Oct. 11, 2018
CHARLOTTE, N.C. – Oct 10, 2018 – Millennials are straying from the norm. A new survey finds that 23- to 40-year-olds value homeownership above almost everything all else, with 72 percent of millennials saying that homeownership is a top priority.
While marriage and children have historically been considered stepping stones leading to homeownership, millennials have changed the formula: Only "being able to retire" (80 percent) beat homeownership (72 percent) as a millennial desire. Getting married (50 percent) and having children (44 percent) lagged.
In addition, many millennials equate homeownership with personal (53 percent) and financial (45 percent) success.
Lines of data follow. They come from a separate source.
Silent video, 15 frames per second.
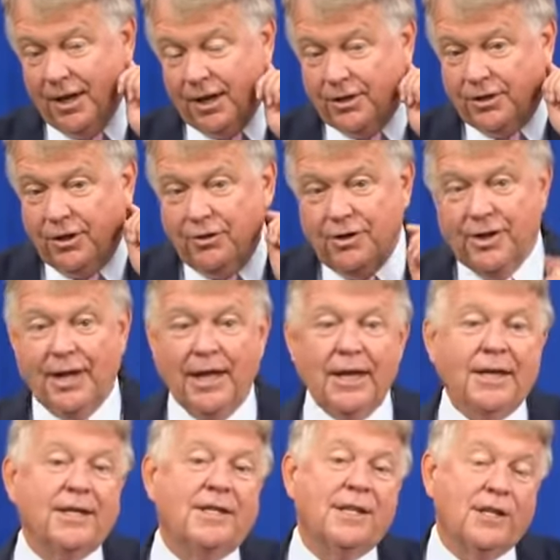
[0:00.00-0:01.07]
So you get
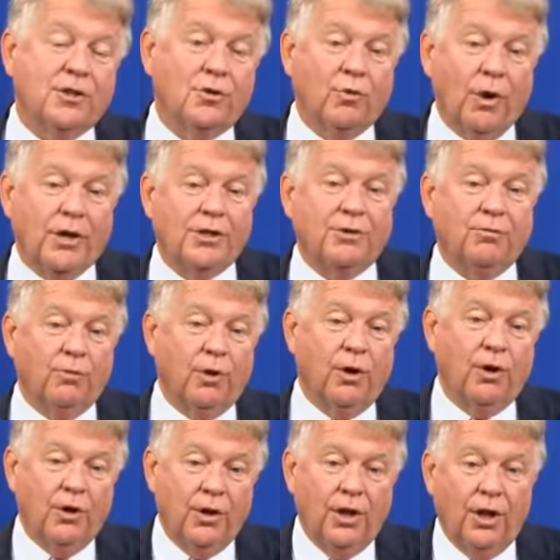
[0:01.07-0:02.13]
in a situation
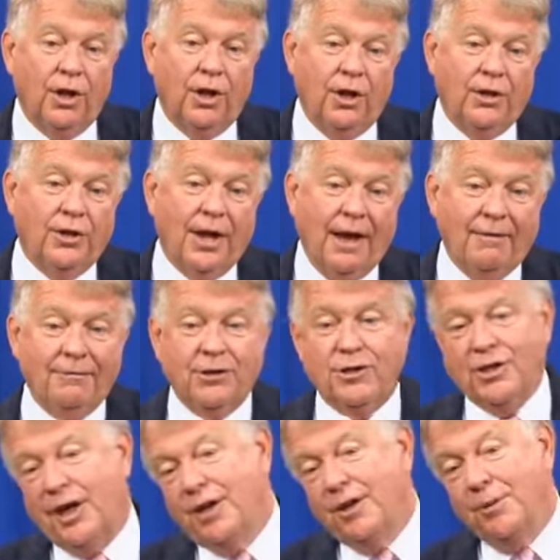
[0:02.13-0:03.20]
where you're having to
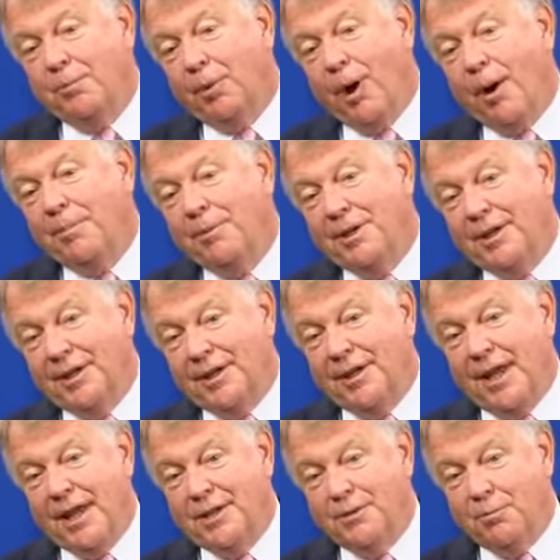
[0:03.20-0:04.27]
sell your property in
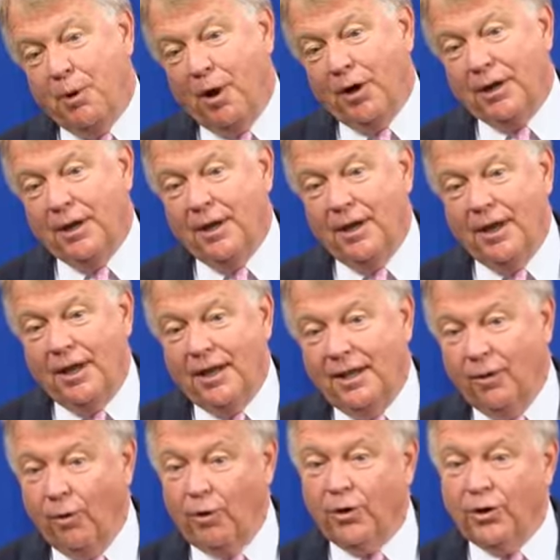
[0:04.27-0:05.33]
today's market.
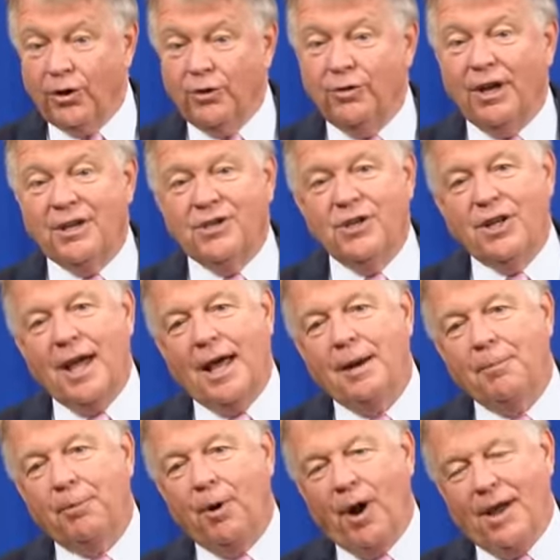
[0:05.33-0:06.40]
In order to do that, you got
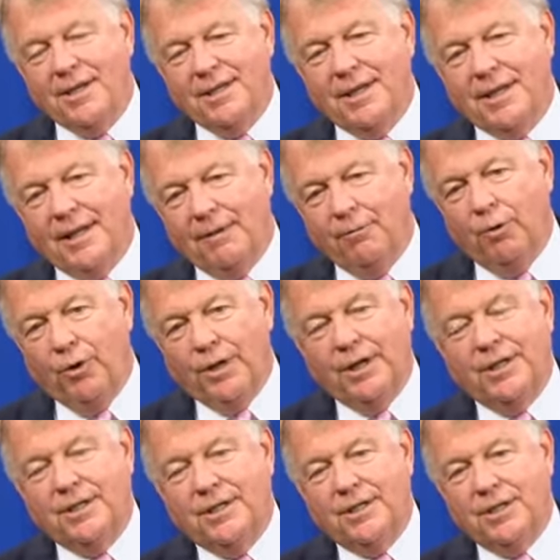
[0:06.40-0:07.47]
to price it at what
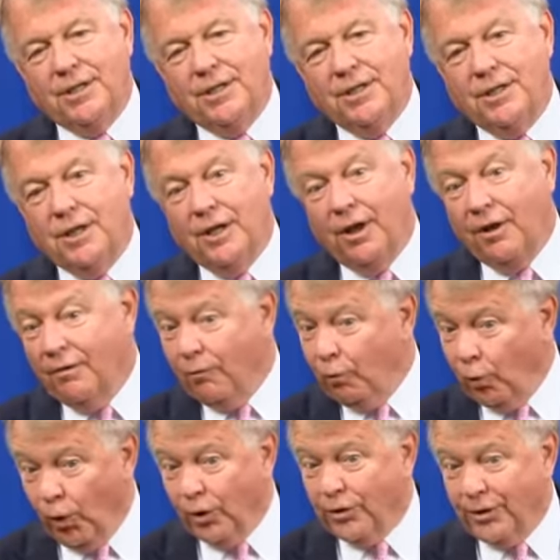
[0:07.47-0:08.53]
it's
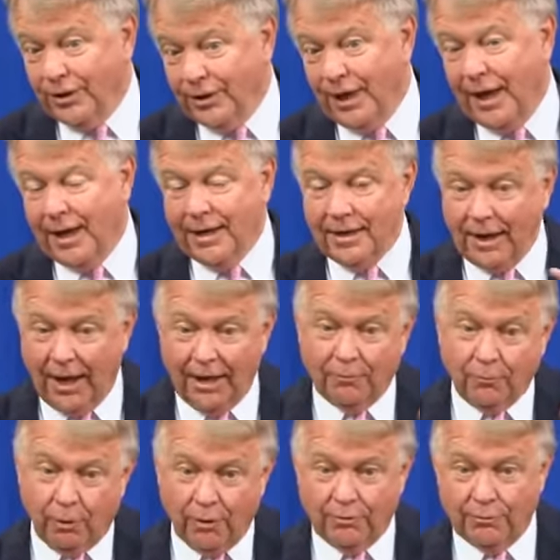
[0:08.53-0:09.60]
worth today,
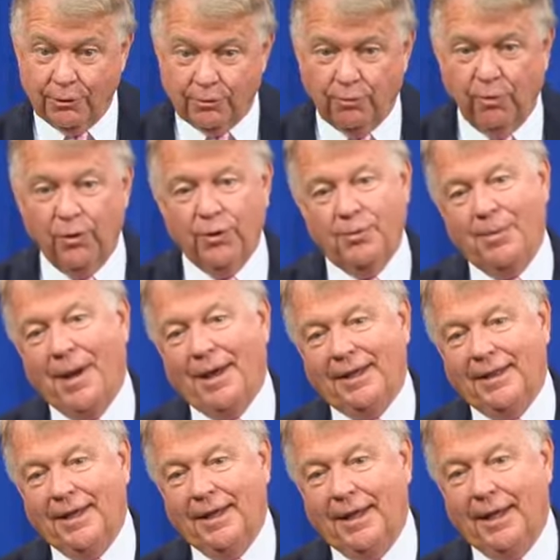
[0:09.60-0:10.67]
not what it was worth
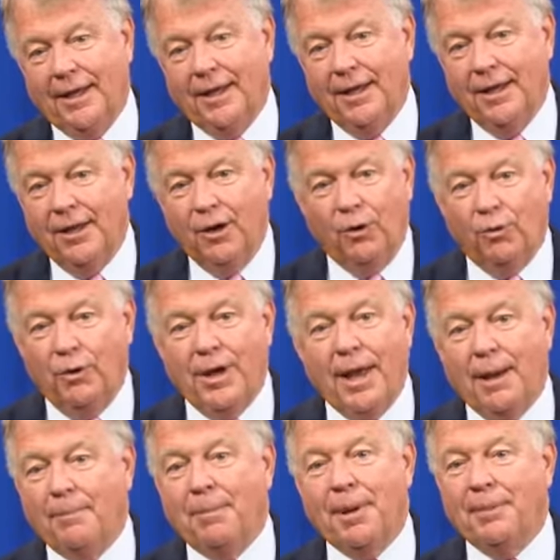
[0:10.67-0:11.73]
back then. We
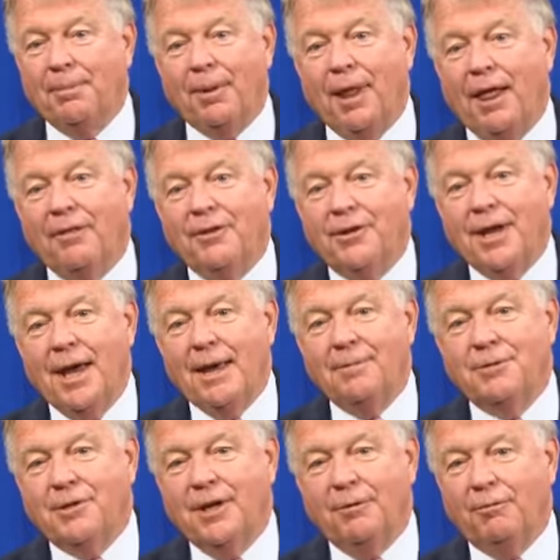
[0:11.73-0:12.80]
have people all the
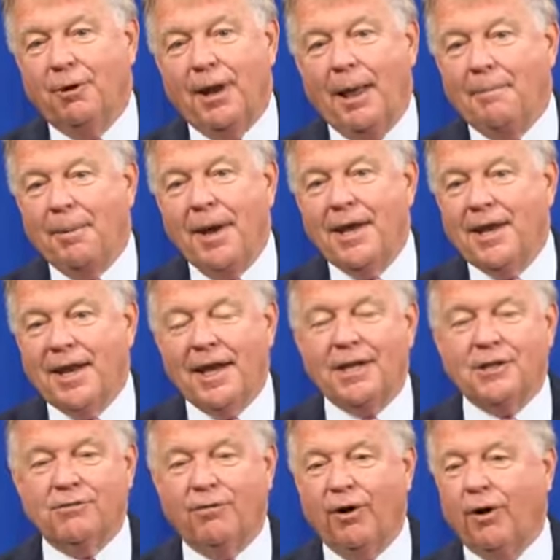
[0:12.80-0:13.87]
time say, well, I paid
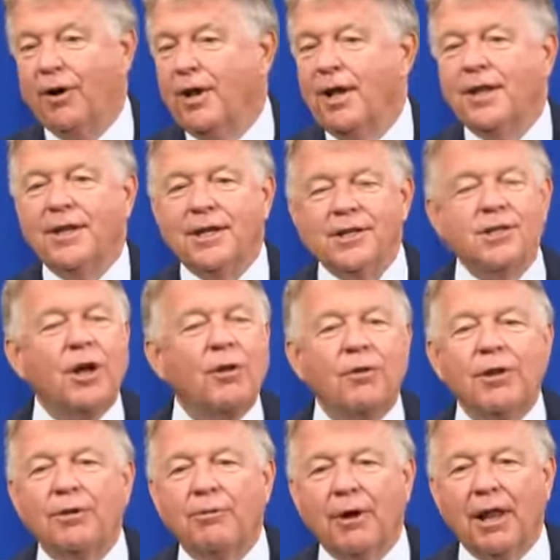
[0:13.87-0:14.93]
X for it. That's
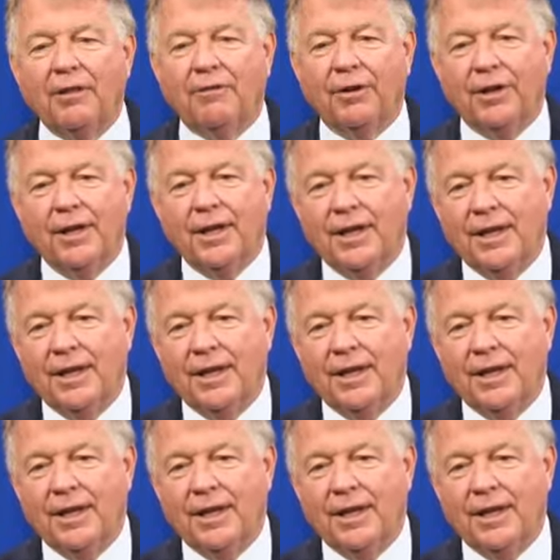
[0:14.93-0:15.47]
totally irrelevant.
Prospective millennial buyers also associate the purchase of a home with being mature (47 percent), acting like an adult (47 percent), and feeling independent (36 percent).
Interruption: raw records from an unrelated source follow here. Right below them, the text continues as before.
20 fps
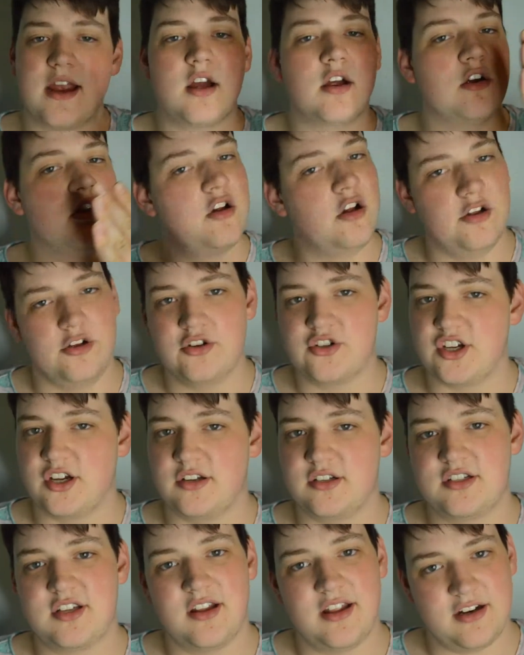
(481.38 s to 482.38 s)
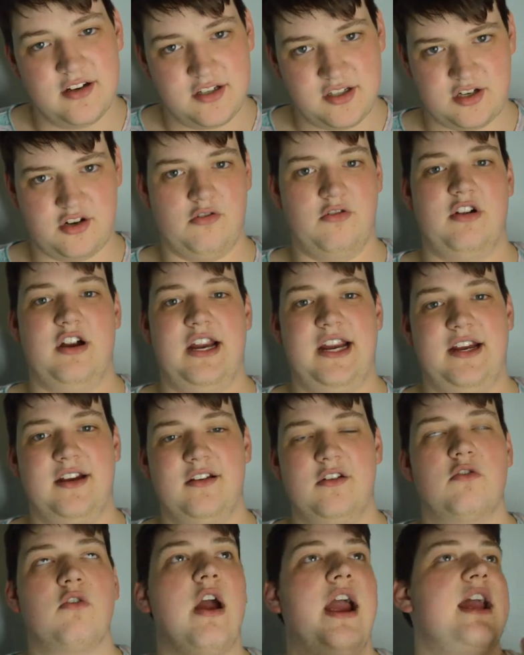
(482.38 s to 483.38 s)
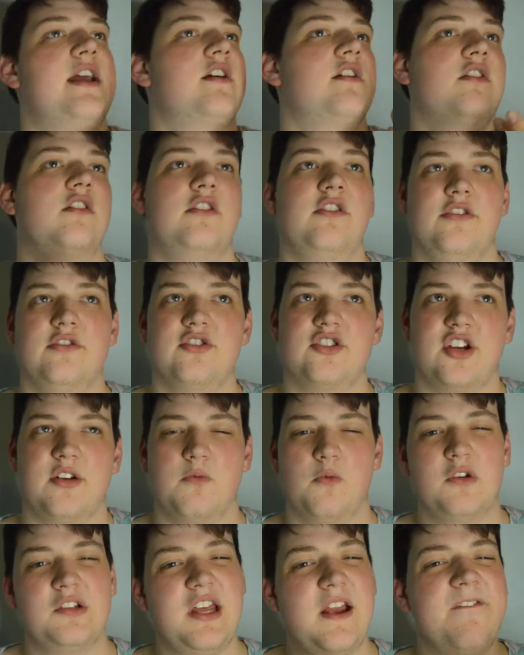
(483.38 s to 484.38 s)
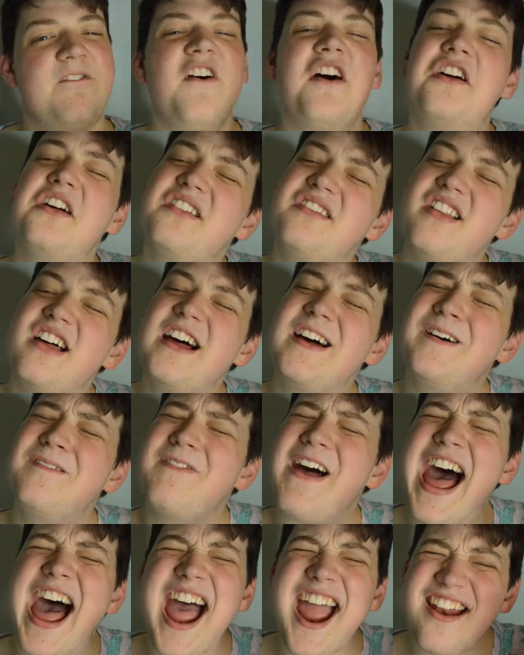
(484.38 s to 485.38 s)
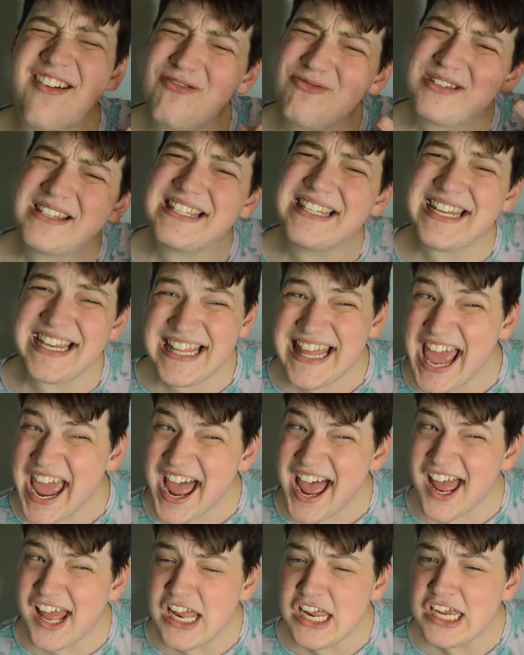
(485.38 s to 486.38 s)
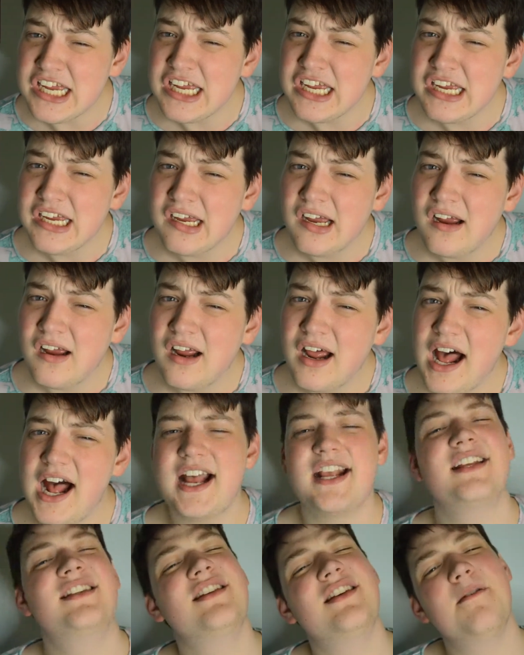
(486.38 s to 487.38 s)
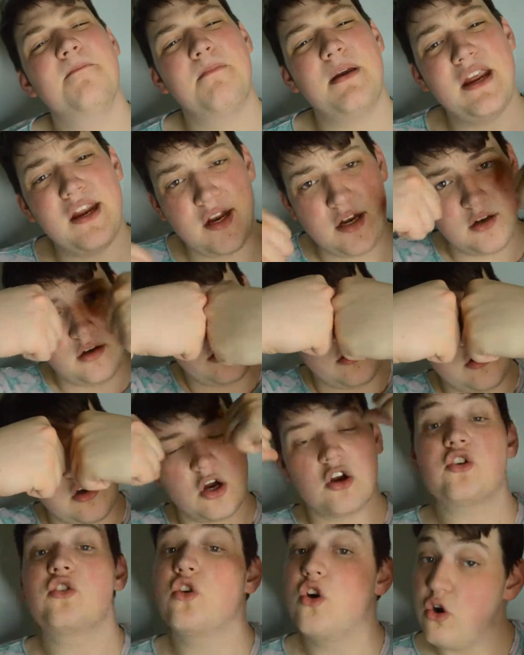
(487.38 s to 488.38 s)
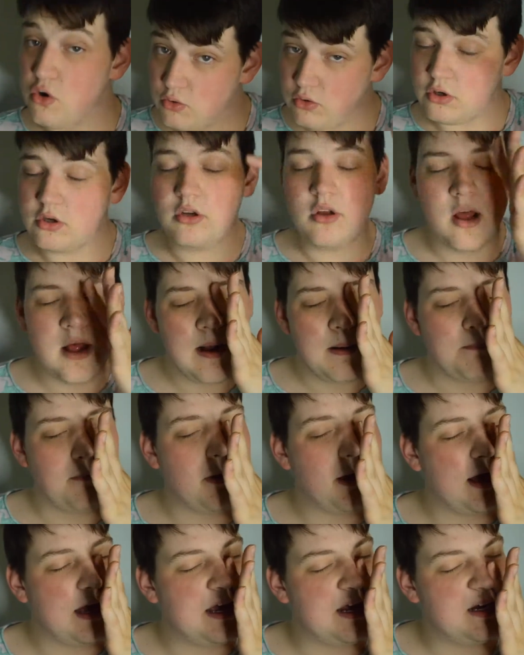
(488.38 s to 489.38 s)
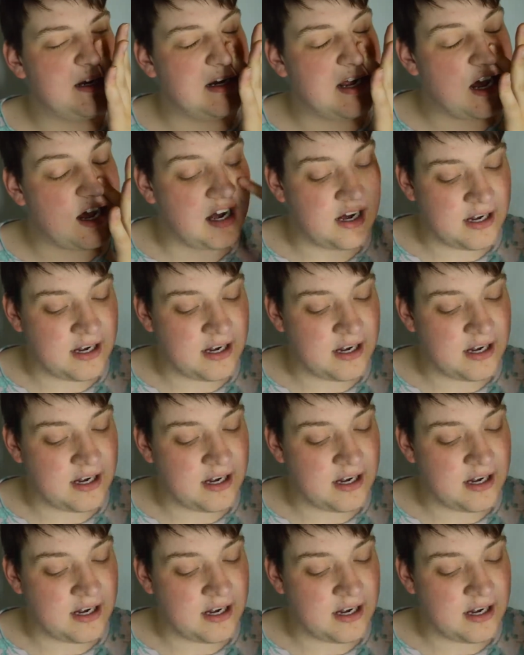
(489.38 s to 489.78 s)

conclusion to their story. Great conclusion. Will they fall in love? I don't see that. I could see him being cool, but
"Younger generations tell us that owning a home has become a milestone that defines their success, and it's promising to see them aspiring to homeownership," says D. Steve Boland, head of Consumer Lending at Bank of America.
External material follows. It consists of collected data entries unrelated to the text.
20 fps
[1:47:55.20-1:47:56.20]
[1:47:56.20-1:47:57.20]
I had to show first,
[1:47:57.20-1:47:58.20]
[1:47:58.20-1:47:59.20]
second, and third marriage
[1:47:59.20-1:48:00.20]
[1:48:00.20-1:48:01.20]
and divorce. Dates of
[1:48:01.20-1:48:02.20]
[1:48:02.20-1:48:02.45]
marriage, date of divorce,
The findings are from the latest Bank of America Homebuyer Insights Report, which explores the attitudes, preferences and behaviors of the modern homebuyer. For the first time, the survey also took a closer look at current renters who plan to someday own a home.
Renter's reservations: a reality check on common homebuying myths
The age-old question – to own or to rent – still looms for many. Current renters are torn, with 49 percent believing renting long-term will be more expensive than buying a home. The other half of renters say renting will be just as or less expensive than owning. Yet, 69 percent believe their rent will continue to rise every year or every other year.
Furthermore, renters acknowledge that finances remain one of the top barriers to homeownership, with nearly half (44 percent) feeling they don't have enough money for a downpayment; 23 percent cite they cannot afford the home they want.
Top renter misconceptions
·Forty-nine percent believe that 20 percent down is required to buy a home.
·Forty-three percent believe they must pay private mortgage insurance if they don't put 20 percent down.
·Nearly one in four believe they need to have a "perfect" credit score to be considered for a mortgage.
"Interestingly, we see renters rethinking the long-term impact of renting vs. owning. They say renting will be just as or less expensive, but at the same time acknowledge their rental costs will continue to go up over time," says Boland.
Prospective buyers are being purposeful in first home purchase planning
Those ready to leave renting behind aren't going into homebuying blindly; they're thinking through who to buy with, when to buy and where to buy. While 57 percent of all first-time buyers plan to buy with a spouse or partner, others are increasingly venturing out on their own, with 37 percent saying they plan to purchase their first home solo.
Regardless of who they're buying with, first-time buyers are ready to act soon: Nearly two in five plan to buy in the next two years, and 60 percent of soon-to-be buyers are already saving for a down payment.
Location is also a big part of the plan. Ninety percent of first-time buyers would rather pay more for their preferred location than be in a less desirable location with lower home prices (10 percent). And 45 percent are looking to stay within their current neighborhood, city, county or township/school district, while just one in five is planning to buy out of state.